An idol of Goddess Annapurna, stolen from Uttar Pradesh centuries back, was handed over by Union Culture Minister G Kishan Reddy to the Uttar Pradesh government on November 11. The idol, retrieved from Canada by the Archaeological Survey of India (ASI), will be ceremonially installed at the Kashi Vishwanath temple in Varanasi on Monday.

Reddy said that the Annapurna idol, stolen more than 100 years ago, is coming back to the land of India with the efforts of Prime Minister Narendra Modi. He highlighted that more than 40 antiquities have been retrieved from foreign countries to India since 2014, while only 13 such items were retrieved prior to 2014. He also applauded the continuous efforts of the ASI and the Ministry of External Affairs in bringing such antiquities back to the country.

The ASI had received the idol of Goddess Annapurna on October 15. The stone idol measuring 17 x 9 x 4 cm had been stolen from Kashi in Uttar Pradesh and smuggled to Canada over a century ago.

PM Modi, in his radio programme ‘Mann Ki Baat’, had on November 29, 2020 announced the return of the idol from Canada. The 18th-century idol was in the University of Regina’s collection at its Mackenzie Art Gallery when it was handed over by the university to India’s High Commissioner to Canada last year.

Here’s the story of how the idol was found:

In 2019, Winnipeg-based artist Divya Mehra was invited to stage an exhibition at the Mackenzie Art Gallery, an Indian Express report said. While Mehra was researching the collection, one sculpture, holding a bowl of rice, thought to represent Lord Vishnu, struck her as female. She eventually found that the same sculpture had been stolen from an active temple in 1913 and acquired by MacKenzie.

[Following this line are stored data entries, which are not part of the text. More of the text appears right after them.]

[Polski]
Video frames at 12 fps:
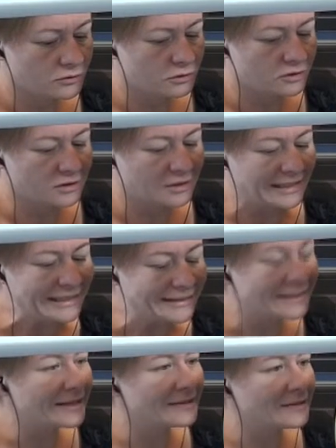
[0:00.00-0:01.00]
o
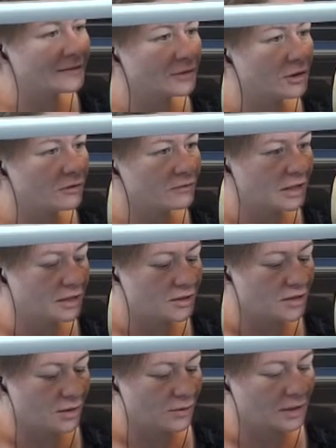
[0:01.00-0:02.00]

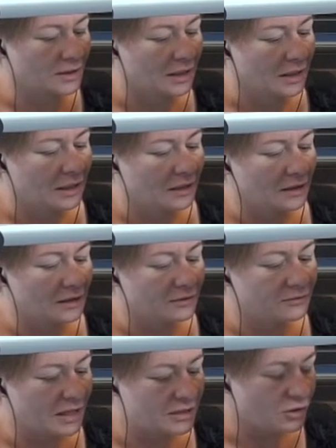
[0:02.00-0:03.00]
zintensyfikowanie działań
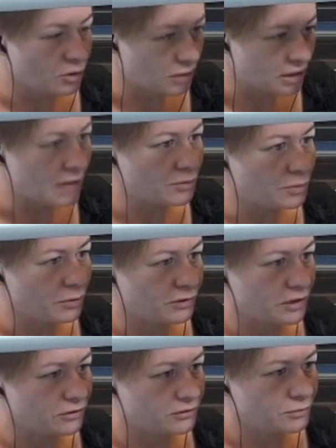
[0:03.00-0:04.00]
e, wraz z komendami
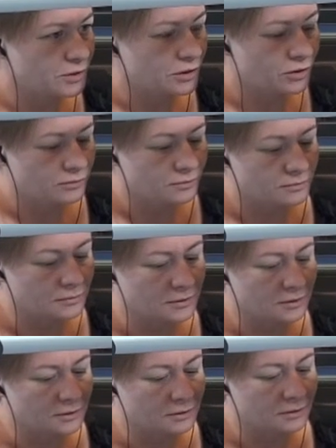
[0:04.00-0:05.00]
powiatowymi kom,
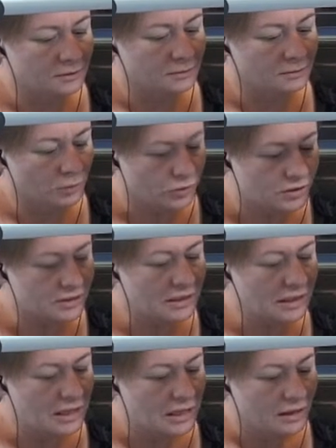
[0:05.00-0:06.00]
y,
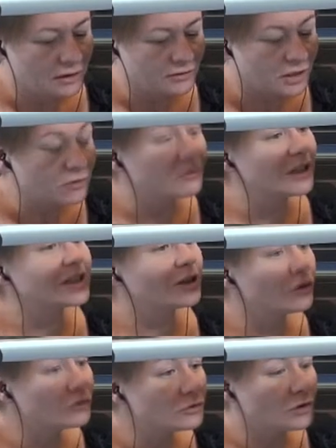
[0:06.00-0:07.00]
policji w celu właśnie
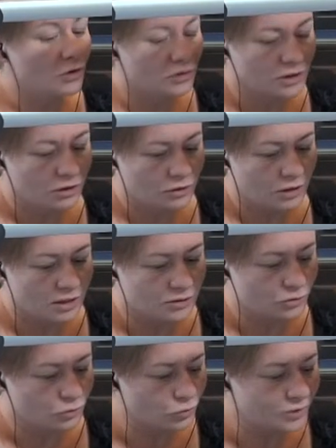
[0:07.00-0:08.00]
kontroli
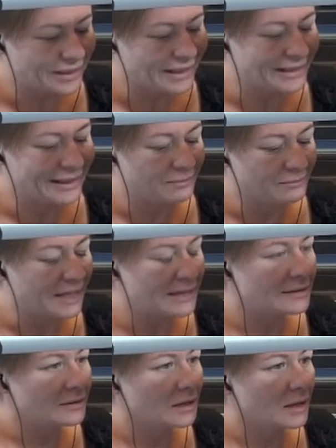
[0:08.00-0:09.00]
oraz ustalenia
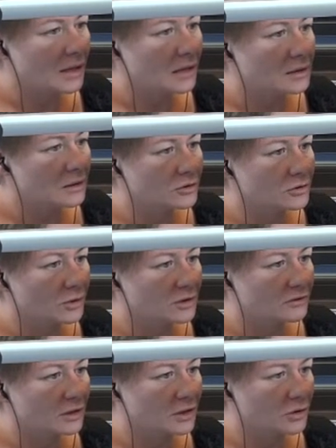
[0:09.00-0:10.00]
miejsc nielegalnego
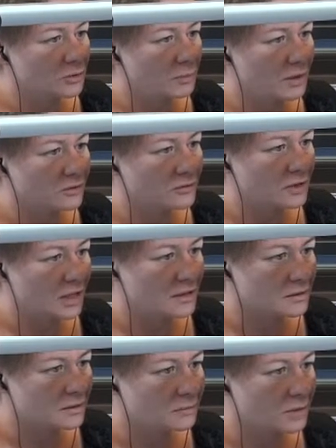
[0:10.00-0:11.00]
składowiska składowanie odpadów.
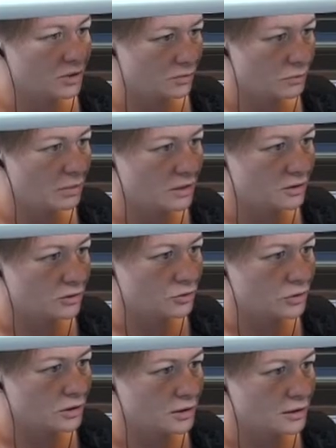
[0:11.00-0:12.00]
Teraz będziemy bardziej
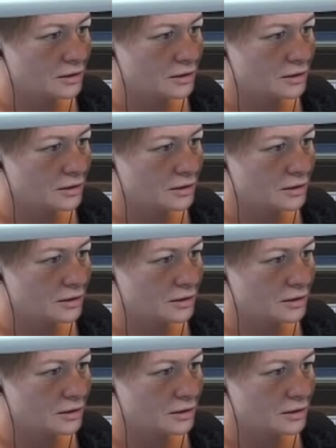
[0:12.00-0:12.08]
czujni.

As per the Indian Express report, Siddhartha V Shah, Curator of Indian and South Asian Art at Peabody Essex Museum, who was called for identifying the statue, confirmed that it was indeed of the goddess Annapurna, holding a bowl of kheer in one hand and a spoon in the other.

Mehra’s research of how the idol was stolen showed that MacKenzie had noticed the statue during a trip to India in 1913. A stranger had overheard McKenzie’s desire to have the statue, and stole it for him from a temple on the stone steps on the riverbank in Varanasi.

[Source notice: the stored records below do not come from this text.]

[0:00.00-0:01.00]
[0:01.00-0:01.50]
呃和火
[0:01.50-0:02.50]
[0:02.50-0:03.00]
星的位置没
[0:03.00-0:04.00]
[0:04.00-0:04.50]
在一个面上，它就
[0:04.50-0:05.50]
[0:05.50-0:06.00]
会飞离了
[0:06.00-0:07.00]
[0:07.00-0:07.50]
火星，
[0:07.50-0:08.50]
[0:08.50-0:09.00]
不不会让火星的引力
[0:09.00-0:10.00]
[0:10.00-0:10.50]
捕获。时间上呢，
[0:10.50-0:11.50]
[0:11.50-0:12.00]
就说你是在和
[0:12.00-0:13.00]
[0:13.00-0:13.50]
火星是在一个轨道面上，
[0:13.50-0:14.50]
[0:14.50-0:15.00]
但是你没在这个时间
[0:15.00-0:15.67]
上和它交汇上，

Mehra spoke to John Hampton, interim CEO at the MacKenzie Art Gallery, and requested that the statue be repatriated. Once the gallery agreed, the Indian High Commission in Ottawa and the Department of Canadian Heritage reached out and offered to assist with the repatriation. The idol’s return was delayed by almost a year because of Covid. The decision on its custody was taken after a thorough verification.

Since 1976, 55 ancient idols have been returned to India. Out of the 55 antiquities, 42 were returned after 2014. During Modi’s recent visit to the US, 157 artefacts, antiquities and figurines related to Hinduism, Buddhism and Jainism were handed over by the American government to India.